Eloy Benitez

Personal information
- Full name: Eloy Benitez Castro
- Born: 7 May 2003 (age 23)

Sport
- Sport: Athletics
- Event: Sprint

Achievements and titles
- Personal bests: 60 m: 6.46 s (Cochabamba, 2026) NR 100 m: 9.95 s (Clermont, 2025) NR

Medal record
Men's athletics
Representing Puerto Rico
Pan American Championships
| Bronze medal – third place | 2026 Medellín | 100 m |
Ibero-American Championships
| Gold medal – first place | 2026 Lima | 100 m |
| Gold medal – first place | 2026 Lima | 4×100 m relay |
| Bronze medal – third place | 2026 Lima | Mixed 4×100 m |

= Eloy Benitez =

Puerto Rican athlete (born 2003)

Eloy Benitez Castro (born 7 May 2003) is a Puerto Rican sprinter, he holds the Puerto Rico national records for the 60 metres and 100 metres.

==Biography==
In May 2025, he set a national record for the 100 metres, running 9.95 seconds in Florida, during the PURE Athletics Sprint Elite Meet.

In 2025, he ran a national record 6.56 seconds for the 60 metres. He competed at the 2025 World Athletics Indoor Championships in Nanjing, qualifying for the semi-finals with a new personal best and national record of 6.49 seconds. He also won his semi-final with a run of 6.52 seconds, with only a hundredth of a second separating the three semi-final winners. However, Benitez stumbled and pulled up injured early in the final and was unable to finish the race, eventually won by Jeremiah Azu of Great Britain.

In September 2025, he competed in the 100 metres at the 2025 World Championships in Tokyo, Japan. On 1 February, Benitez placed placed second in the 60 metres at the 2026 Millrose Games in 6.60 seconds. That month, he lowereed his 60 m personal best to 6.46 in Cochabamba, Bolivia. He ran 6.57 seconds in the semi-final of the 60 m at the 2026 World Athletics Indoor Championships in Toruń, Poland. In May, he won over 100 metres and in the men's 4 x 100 metres at the 2026 Ibero-American Championships in Athletics in Peru.
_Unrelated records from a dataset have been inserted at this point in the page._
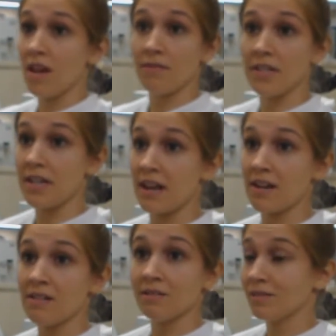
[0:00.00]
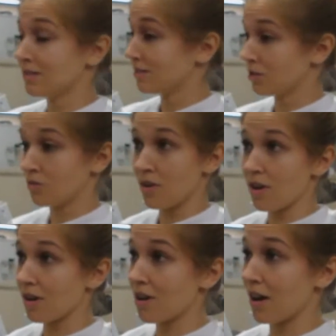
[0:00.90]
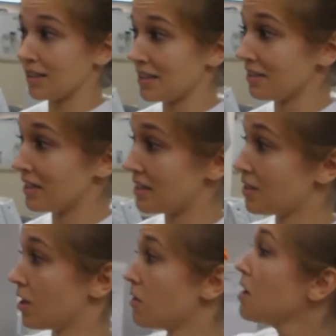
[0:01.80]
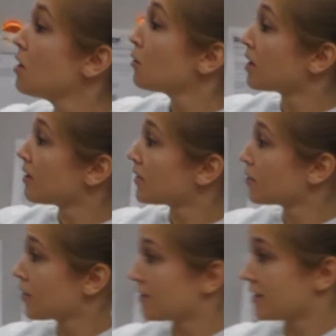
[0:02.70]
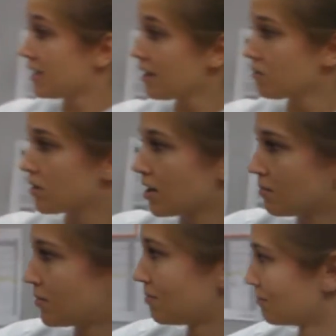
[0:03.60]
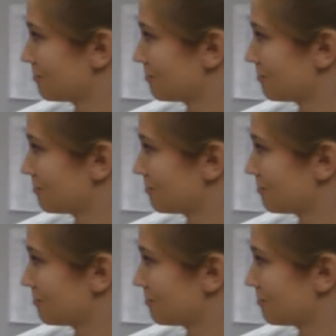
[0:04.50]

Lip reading: every day, constantly. So whenever whoever's here will come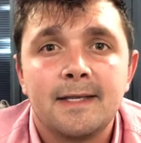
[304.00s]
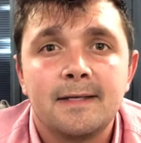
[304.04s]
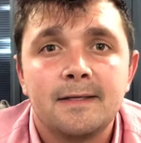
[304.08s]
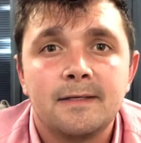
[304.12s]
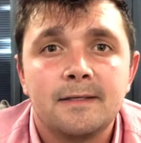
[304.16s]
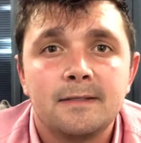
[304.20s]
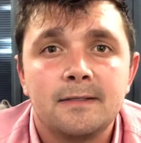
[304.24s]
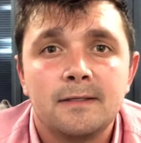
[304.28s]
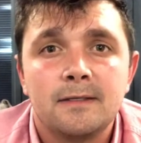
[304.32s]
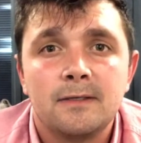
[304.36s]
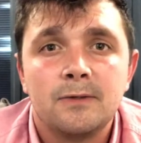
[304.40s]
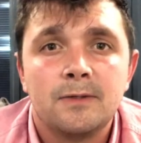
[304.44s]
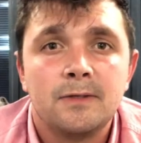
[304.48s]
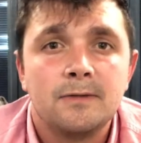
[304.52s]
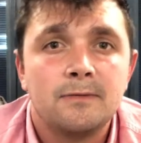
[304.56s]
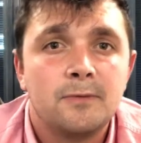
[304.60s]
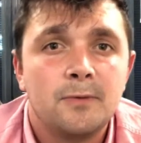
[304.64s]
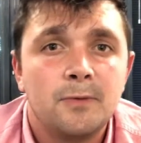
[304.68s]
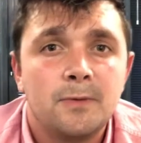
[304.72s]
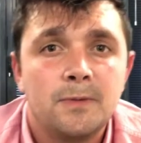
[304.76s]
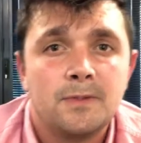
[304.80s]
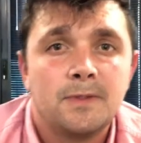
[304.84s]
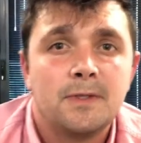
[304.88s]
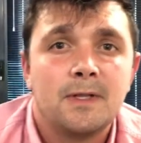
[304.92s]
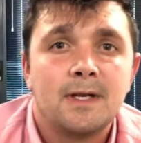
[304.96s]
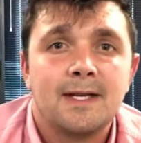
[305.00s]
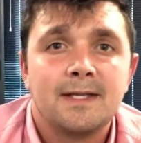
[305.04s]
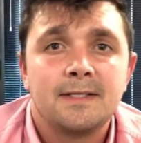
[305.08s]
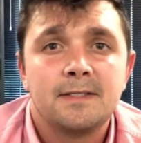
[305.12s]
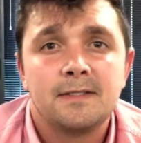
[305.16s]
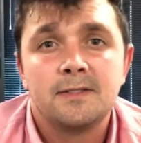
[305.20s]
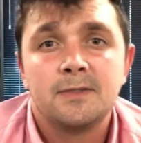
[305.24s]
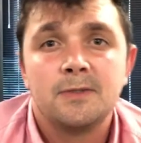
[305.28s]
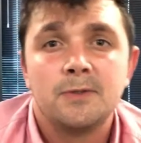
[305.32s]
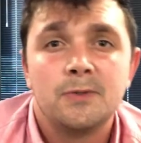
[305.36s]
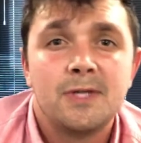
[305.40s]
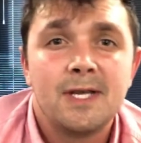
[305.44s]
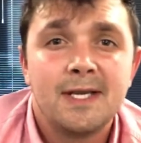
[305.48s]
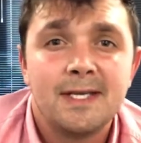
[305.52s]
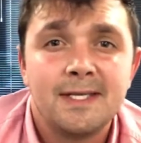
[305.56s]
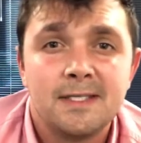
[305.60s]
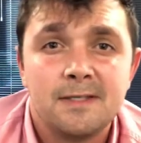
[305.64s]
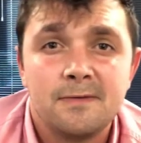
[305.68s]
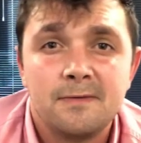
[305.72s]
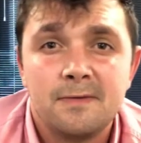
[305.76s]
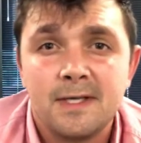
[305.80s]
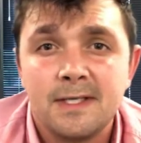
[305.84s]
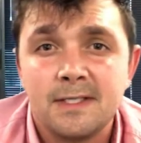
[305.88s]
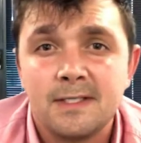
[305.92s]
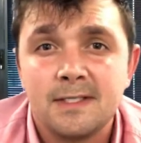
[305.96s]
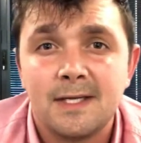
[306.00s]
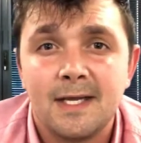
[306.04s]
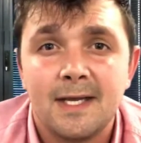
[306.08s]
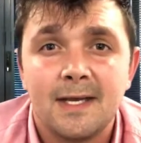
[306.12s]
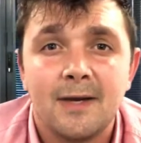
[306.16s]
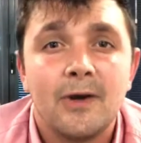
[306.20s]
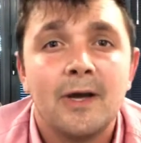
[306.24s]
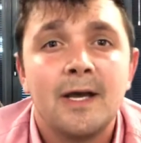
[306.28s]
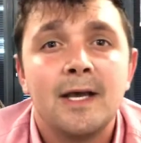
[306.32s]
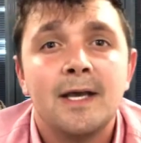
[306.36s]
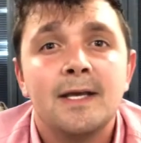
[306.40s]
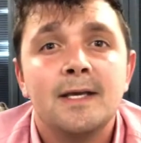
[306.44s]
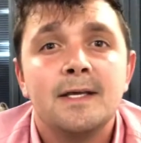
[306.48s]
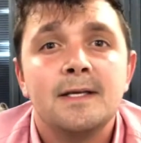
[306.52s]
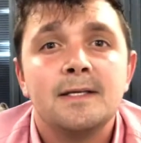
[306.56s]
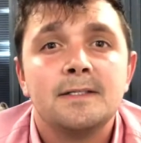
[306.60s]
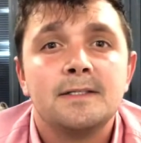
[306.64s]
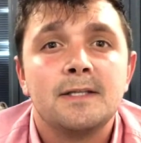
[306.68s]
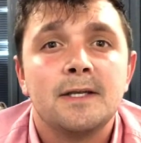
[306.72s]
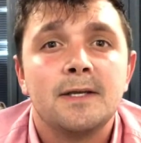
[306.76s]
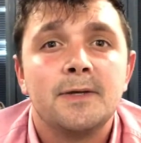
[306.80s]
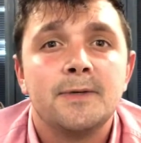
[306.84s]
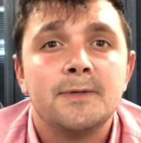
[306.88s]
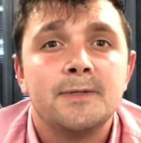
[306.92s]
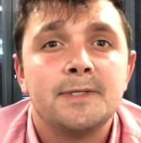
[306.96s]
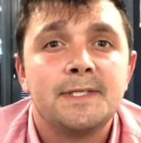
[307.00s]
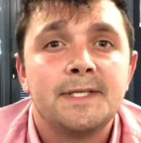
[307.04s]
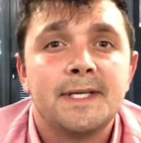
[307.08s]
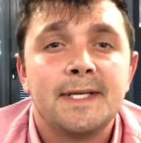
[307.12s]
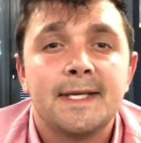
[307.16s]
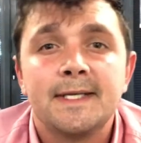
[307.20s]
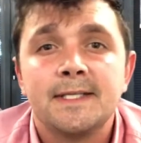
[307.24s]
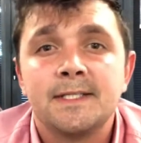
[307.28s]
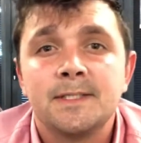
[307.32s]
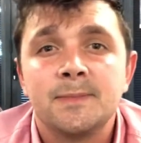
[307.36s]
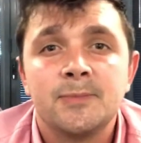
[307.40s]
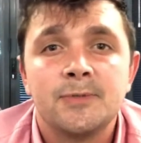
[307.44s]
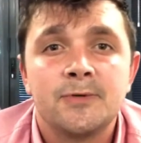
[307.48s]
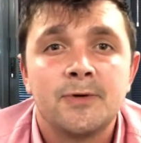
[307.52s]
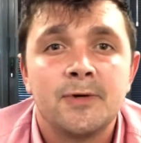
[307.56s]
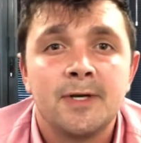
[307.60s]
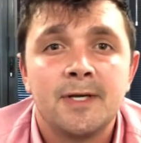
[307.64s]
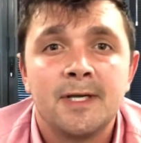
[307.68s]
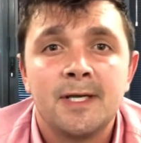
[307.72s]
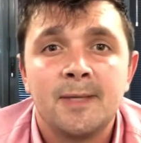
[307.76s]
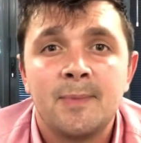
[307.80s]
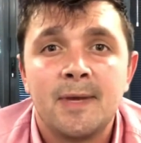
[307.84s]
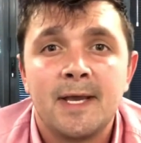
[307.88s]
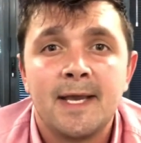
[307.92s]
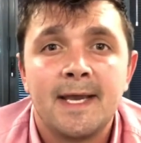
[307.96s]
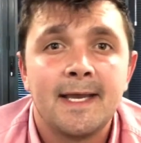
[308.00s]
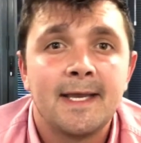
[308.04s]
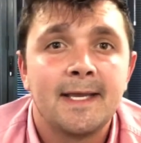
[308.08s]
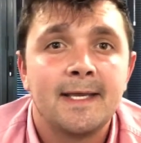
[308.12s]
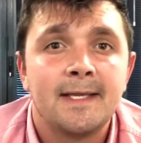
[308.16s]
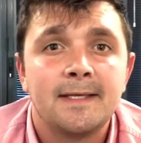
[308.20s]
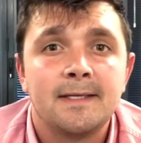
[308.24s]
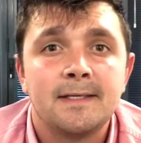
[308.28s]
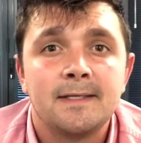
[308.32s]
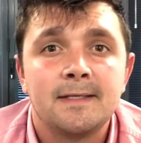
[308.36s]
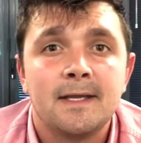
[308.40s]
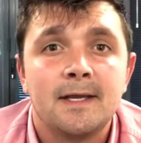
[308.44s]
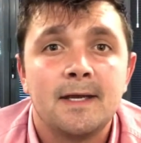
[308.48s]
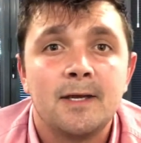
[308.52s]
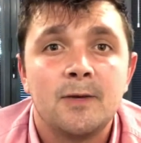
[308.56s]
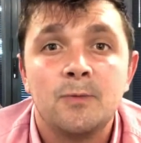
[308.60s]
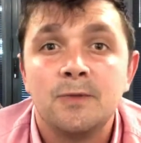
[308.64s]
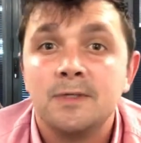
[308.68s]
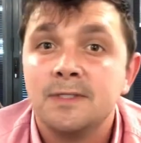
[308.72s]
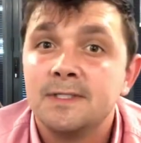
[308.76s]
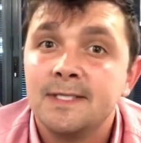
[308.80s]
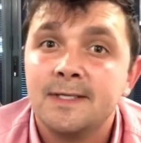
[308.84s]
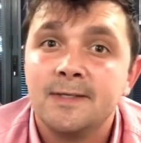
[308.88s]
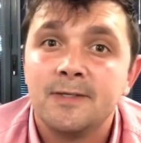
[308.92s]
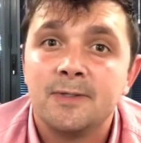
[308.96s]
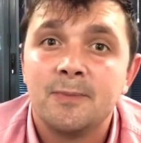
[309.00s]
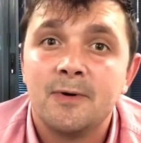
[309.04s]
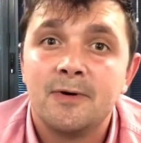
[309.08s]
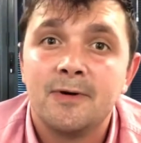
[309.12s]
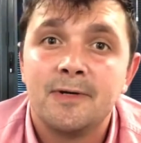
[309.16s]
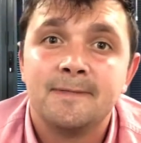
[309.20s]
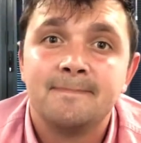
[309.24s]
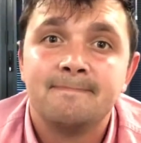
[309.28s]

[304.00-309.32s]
And looking forward to the last two days of this now. So share, subscribe, and I will see you tomorrow.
At the championships, he also won a bronze medal with Gladymar Torres, Adrian Canales and Frances Colon in the mixed 4 x 100 metres relay. Selected for the inaugural 2026 Pan American Championships in Athletics in Medellín, he placed third the 100 metres final, running 9.98 seconds on 26 June, finishing behind Canadian Eliezer Adjibi and race winner Ronal Longa of Colombia.

==Personal life==
He attended the Interamerican University of Puerto Rico.